━━━━━ INFORMATION GIVEN ━━━━━
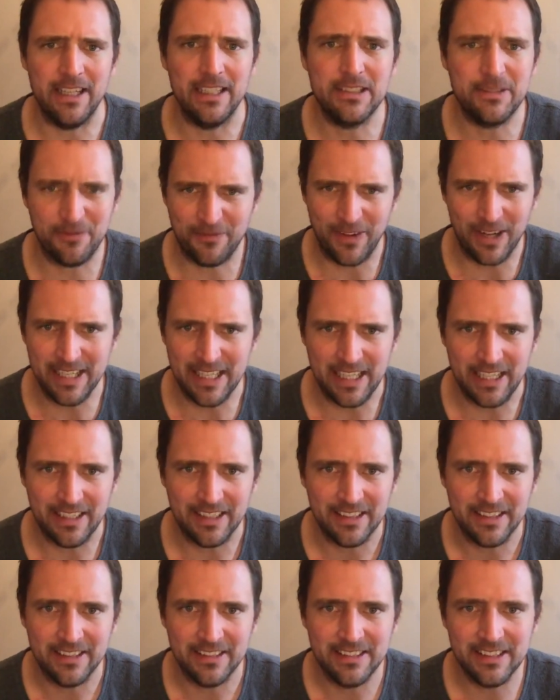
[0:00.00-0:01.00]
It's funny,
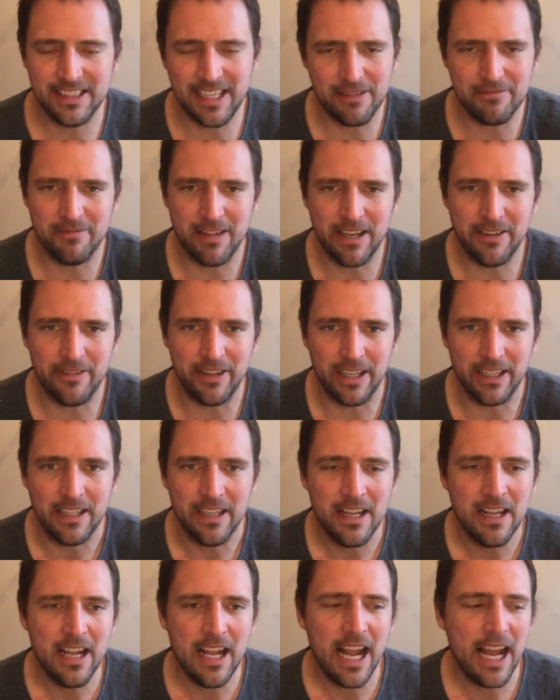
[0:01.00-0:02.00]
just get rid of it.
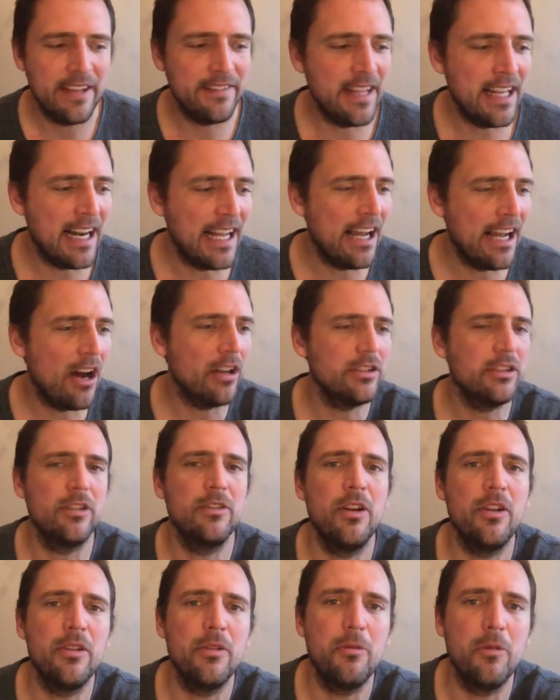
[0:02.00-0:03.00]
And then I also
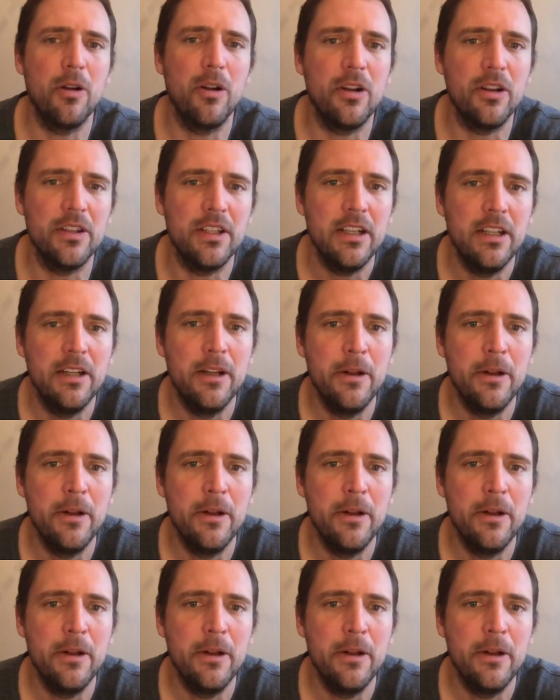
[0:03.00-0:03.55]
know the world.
━━━━━
- [WHAT IS EXPECTED]: Repeat, exactly and in full, every entry in the data, but not the pictures.

- [FINISHED EXERCISE]:
[0:00.00-0:01.00]
It's funny,
[0:01.00-0:02.00]
just get rid of it.
[0:02.00-0:03.00]
And then I also
[0:03.00-0:03.55]
know the world.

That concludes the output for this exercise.